(RECORDS FOR THE TASK):
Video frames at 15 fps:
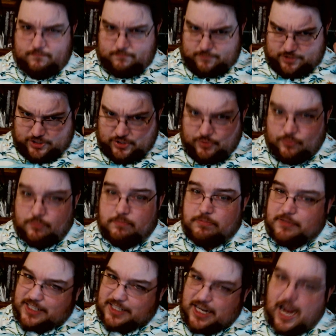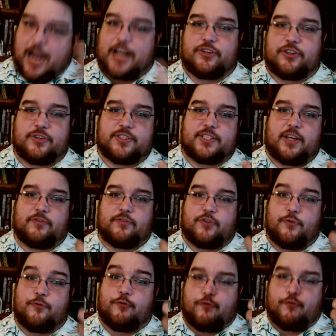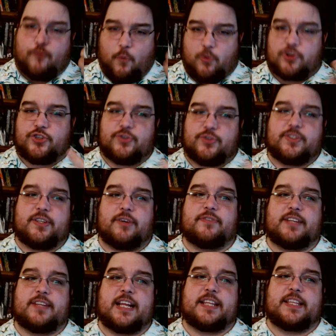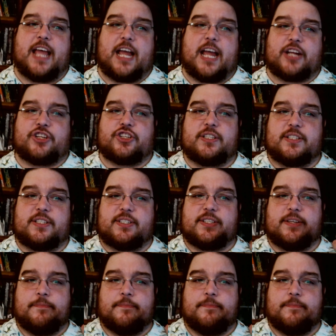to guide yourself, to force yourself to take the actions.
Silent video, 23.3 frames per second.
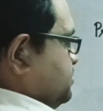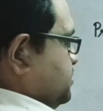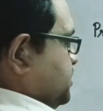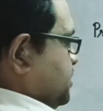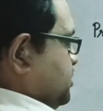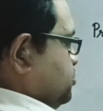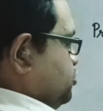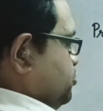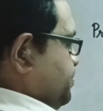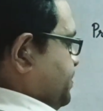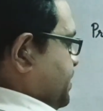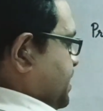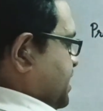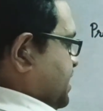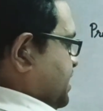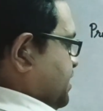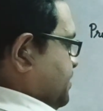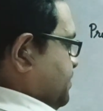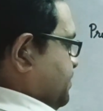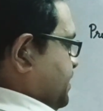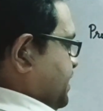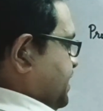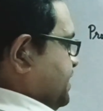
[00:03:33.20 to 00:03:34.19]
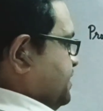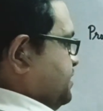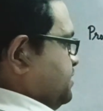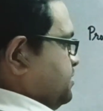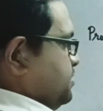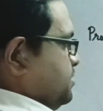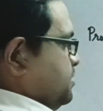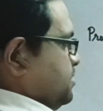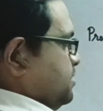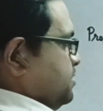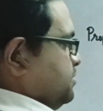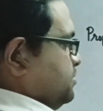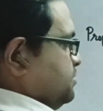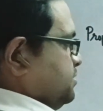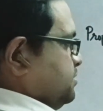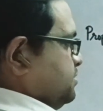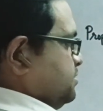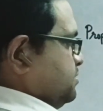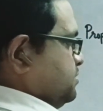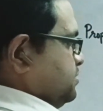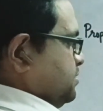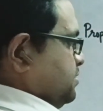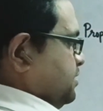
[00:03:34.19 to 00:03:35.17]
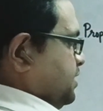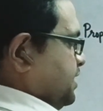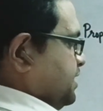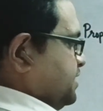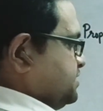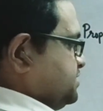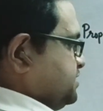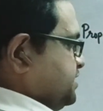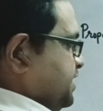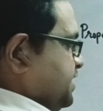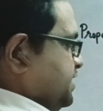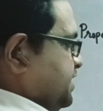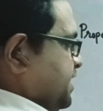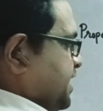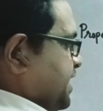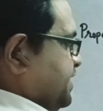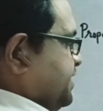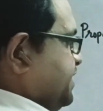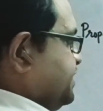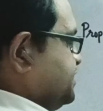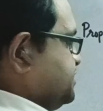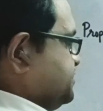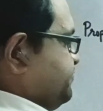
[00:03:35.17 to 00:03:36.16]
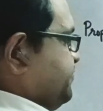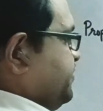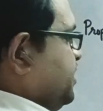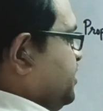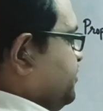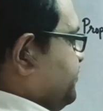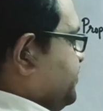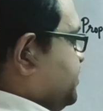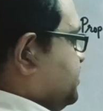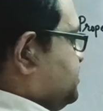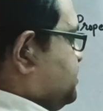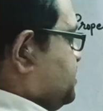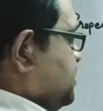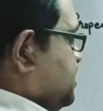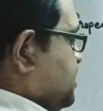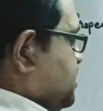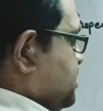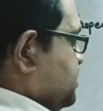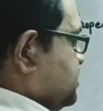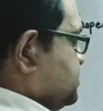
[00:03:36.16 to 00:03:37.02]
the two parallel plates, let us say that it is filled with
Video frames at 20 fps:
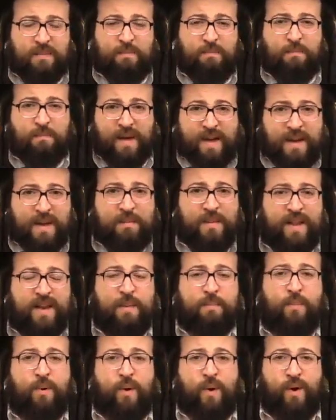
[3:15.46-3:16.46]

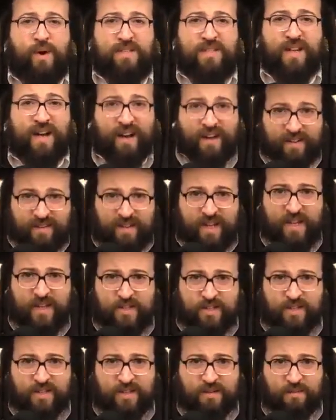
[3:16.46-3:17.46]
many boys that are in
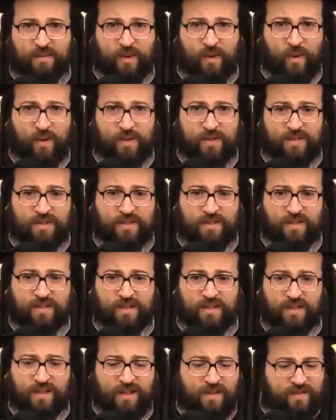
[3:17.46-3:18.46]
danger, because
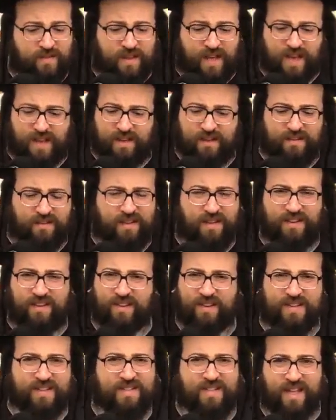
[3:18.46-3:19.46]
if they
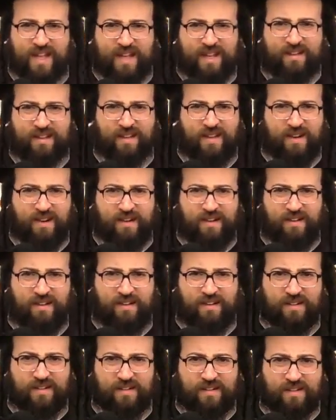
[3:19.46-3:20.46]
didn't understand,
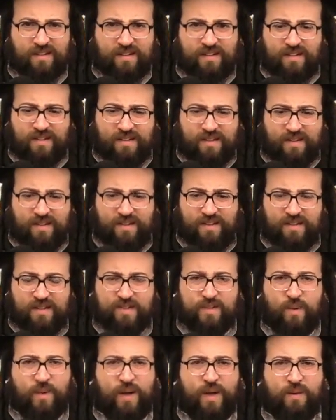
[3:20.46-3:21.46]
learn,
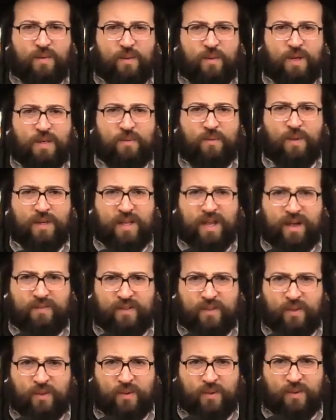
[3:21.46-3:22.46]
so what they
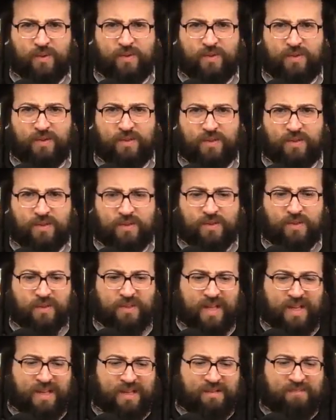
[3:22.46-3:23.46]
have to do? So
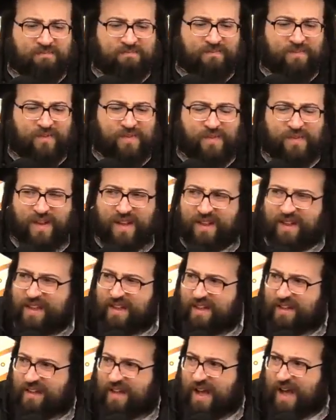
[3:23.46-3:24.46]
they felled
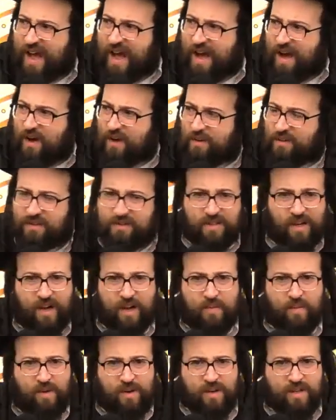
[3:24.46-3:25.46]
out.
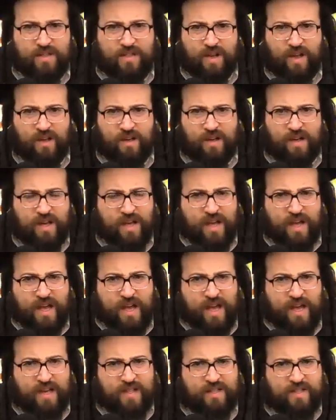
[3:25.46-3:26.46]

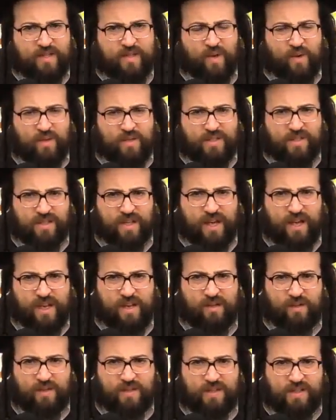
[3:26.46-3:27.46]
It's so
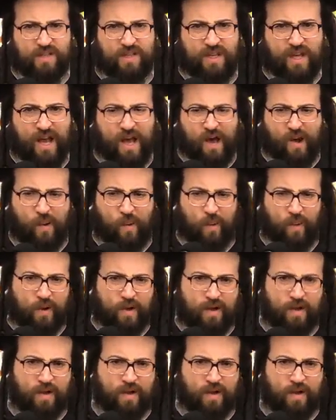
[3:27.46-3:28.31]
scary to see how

(WHAT IS BEING ASKED): Could the entries above be written out word for word, pictures excluded?

(TASK RESULT):
Video frames at 15 fps:
to guide yourself, to force yourself to take the actions.
Silent video, 23.3 frames per second.
[00:03:33.20 to 00:03:34.19]
[00:03:34.19 to 00:03:35.17]
[00:03:35.17 to 00:03:36.16]
[00:03:36.16 to 00:03:37.02]
the two parallel plates, let us say that it is filled with
Video frames at 20 fps:
[3:15.46-3:16.46]

[3:16.46-3:17.46]
many boys that are in
[3:17.46-3:18.46]
danger, because
[3:18.46-3:19.46]
if they
[3:19.46-3:20.46]
didn't understand,
[3:20.46-3:21.46]
learn,
[3:21.46-3:22.46]
so what they
[3:22.46-3:23.46]
have to do? So
[3:23.46-3:24.46]
they felled
[3:24.46-3:25.46]
out.
[3:25.46-3:26.46]

[3:26.46-3:27.46]
It's so
[3:27.46-3:28.31]
scary to see how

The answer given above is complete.